1) From the original csv file layer, select all the crimes falling in the week after selected crimes, so 2003-10-27 to 2003-11-03, and turn them into a new layer we'll call "next-week".

2) Click on Vector -> Data Management Tools -> Split Vector Layer, and run this on the robbery-buffer layer to split it into three layers, one per week, using the WEEK_NO column. Note that this tool needs a directory selecting, not a filename.

3) Go into Layer -> Add Layer -> Add Vector Layer, and add the three new layers. You need the ".shp" shapefiles. You can select all three files at once.

4) Go into Vector -> Data Management Tools -> Join Attributes By Location, and join the next-week file (as the target) with the split vector file for Week 41. Keep only matching records and use the first record found for attributes (the default settings). We'll call the layer produced 'r41'.

5) Now join the r41 file with the split vector file for Week 42 in the same way to make r42.

6) Finally join the r42 file with the split vector file for Week 43 in the same way to make r43. This should now contain only points beneath circles from all three weeks' worth of buffers.

7) Right-click r43 and select 'show feature count' to show the number of crimes covered by three buffer weeks.
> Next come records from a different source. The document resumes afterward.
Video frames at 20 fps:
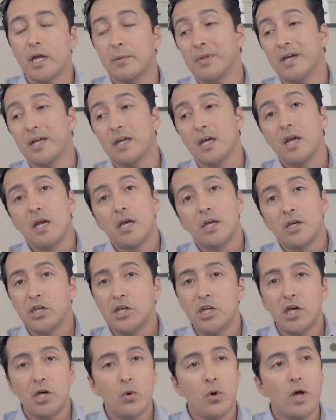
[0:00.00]
I'm like,
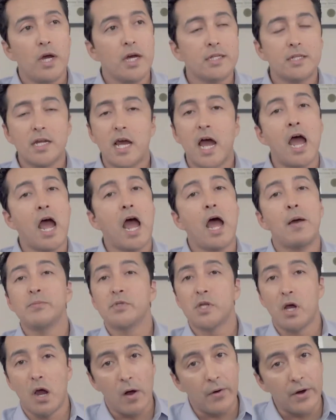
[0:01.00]
you know what? I'm
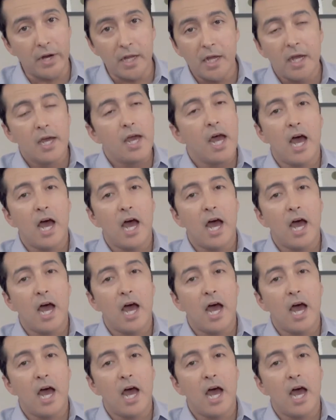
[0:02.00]
sorry.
8) To determine the crimes not found by any circles, use the Join Attributes By Location tool to join next-week and the original robbery-buffer. This will give you all the crimes covered by at least one buffer. Use "show feature count" on the layer produced to show the number of these, then "show feature count" on the next-week data to show the total number of these. Take the number covered by at least one buffer from the total to give the number not covered by any buffers.

With a 200m buffer, we get 37 covered by three buffers, 75 in next-week, at 52 covered by at least one buffer, giving 23 not covered by any buffers. Of course the quality of this prediction will depend on the prior method used by your police, but it seems a pretty good ratio, given we weren't initially sure this burglary-centred technique would work on street robbery data.